Dip-candle and no snuffers: A dip candle was not moulded, like most modern candles, but rather "made by repeatedly dipping a wick in melted tallow" (OED, "dip-candle"). The Dictionary of Daily Wants (1858-9) gives the following account of

SNUFFERS. -- A kind of scissors constructed to cut off the superfluous wick of the candle during combustion. Snuffers are very frequently defective, either working so stiffly as to prevent their proper application or opening and closing so loosely that no hold can be retained on the wick.... Snuffers will sometimes not act, owing to their becoming clogged with snuff; they should therefore be cleaned out every day, to secure their efficiency. (921)

Mr. Wopsle's great-aunt's "low-spirited dip-candle without snuffers" (Ch. 10) would have been a very poor light indeed. Without snuffers, it would have smoked; with snuffers, there would have been the additional inconvenience of that dysfunctional article.

One-pound notes: When Pip finds that the shilling he has received from the stranger in the Three Jolly Bargemen is wrapped in two one-pound notes, Joe and Mrs. Joe lay the money aside as too great a sum not to be restored to its original owner. Pip's shilling is worth 12 pence. The two pounds are worth 40 times as much as the shilling (1s = 1/20£). One-pound notes were, by the time Dickens was writing, an obsolete currency. They were originally issued from 1797-1821, and briefly reissued during a fiscal crisis in 1825-6. Easily forged, the English government tried to phase them out in the early part of the century (Meckier 184).

Sedan-chair: Uncle Pumblechook interprets Pip's (fallacious) report that he played with Miss Havisham and Estella in a coach without any horses to it (Ch. 9) as a description of a sedan-chair. According to the Oxford English Dictionary, a sedan-chair was a carried conveyance, originally something like a litter.
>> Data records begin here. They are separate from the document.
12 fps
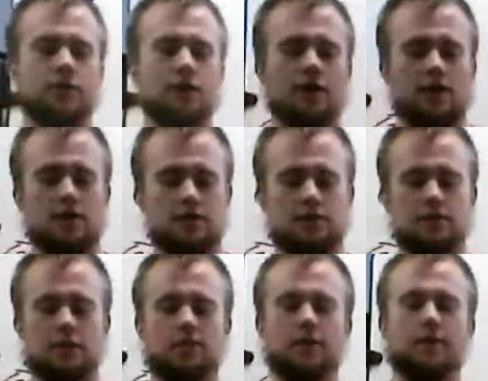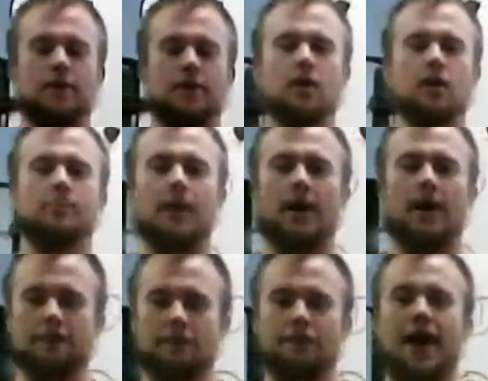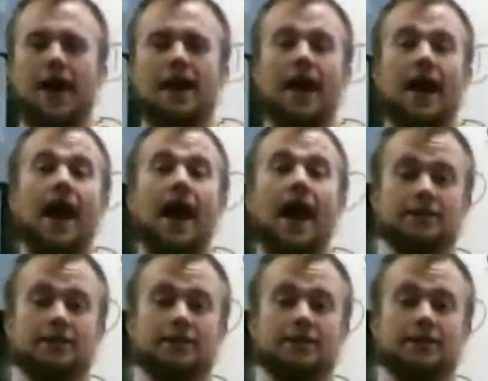this is going to be on body fat hacks.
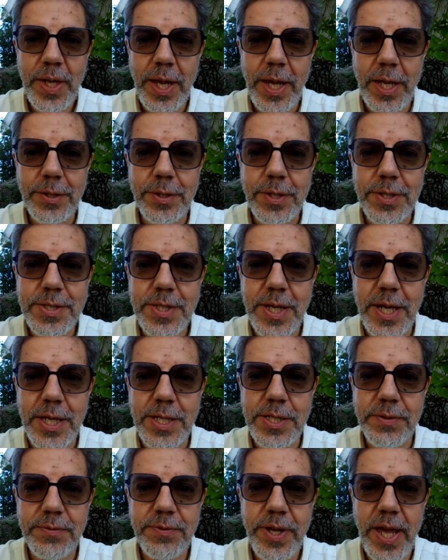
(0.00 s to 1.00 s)
at the
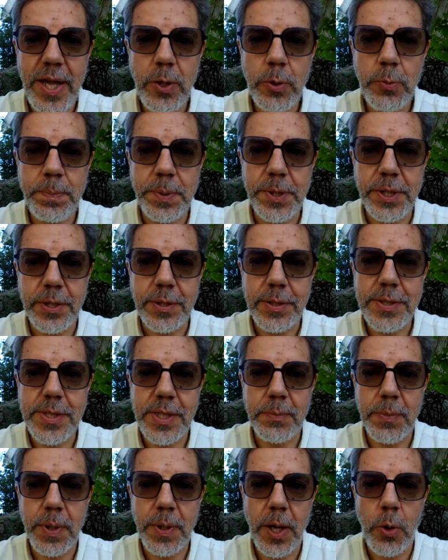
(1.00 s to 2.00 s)
size of helping
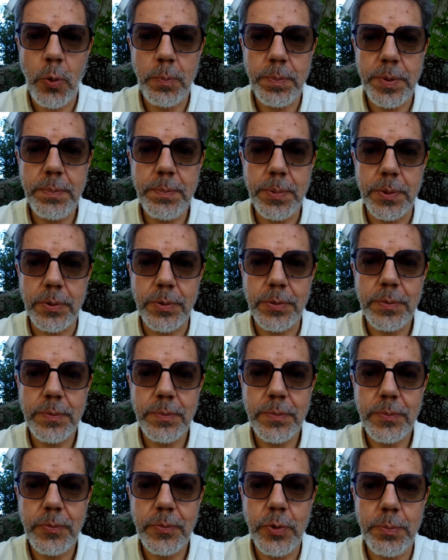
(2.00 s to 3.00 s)
somehow people
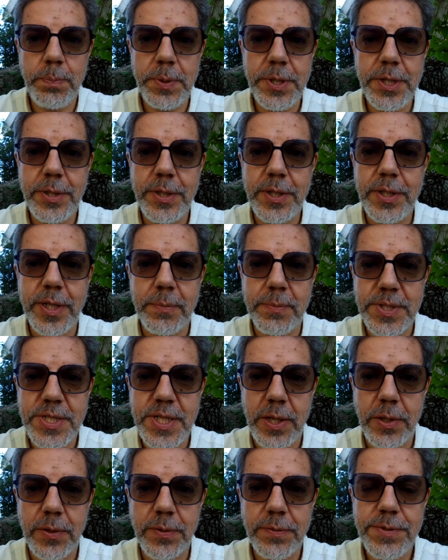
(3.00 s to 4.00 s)
repeating
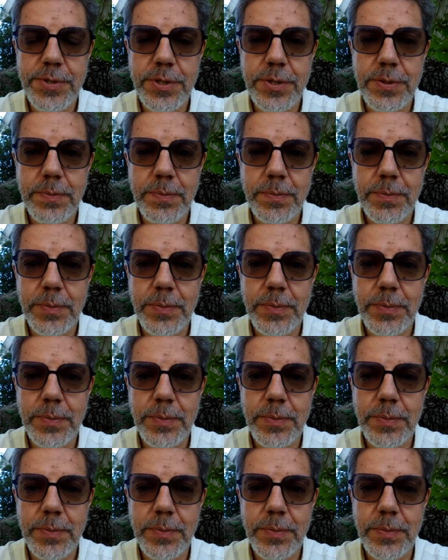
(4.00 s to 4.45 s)
themselves.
Rheumatic paroxysm: Rheumatism is "a disease of which inflammation and pain of the joints are prominent features" (OED, "rheumatism"). Many of the diseases called rheumatism in Dickens' time are now known as distinct conditions (for example, arthritis). Rheumatism was originally thought to be caused by "a defluxion of rheum" (OED), meaning moisture or liquid from mucous membranes or glands. 19th century manuals of domestic economy prescribe various remedies, from blood-letting to draughts and pills. The Dictionary of Daily Wants (1858-9) describes

RHEUMATISM. -- A very painful disease which effects the muscles and joints of the human body, chiefly the larger joints and most important muscles, as those of and around the shoulder, hip, knees, and back. Rheumatism is divided into acute and chronic; or that condition, when the disease is in vigour and freshness attended with extreme pain, and more or less of general fever, and that state, when the system, by long acquaintance with the disease, has become familiar to its attack, and it comes on from any trifling exposure to cold, and after affecting a larger or smaller surface, declines of its own accord -- all the symptoms, however, being materially lighter than in the acute state. Besides being acute and chronic, rheumatism is very often both general and local.... (842)

The form of rheumatism with which Mr. Wopsle's great-aunt may be afflicted would presumably be a form of "general" and "chronic" rheumatism, as the attack is apparently regular (occurring each time the primer begins to circulate) and affects the whole body. Her "paroxysms" are not those described by the Dictionary of Daily Wants as pertaining to "acute" rheumatism, for she exhibits no signs of "great heat, much thirst, headache, a quick bounding pulse, [etc.]." Indeed, her pulse does anything but bound.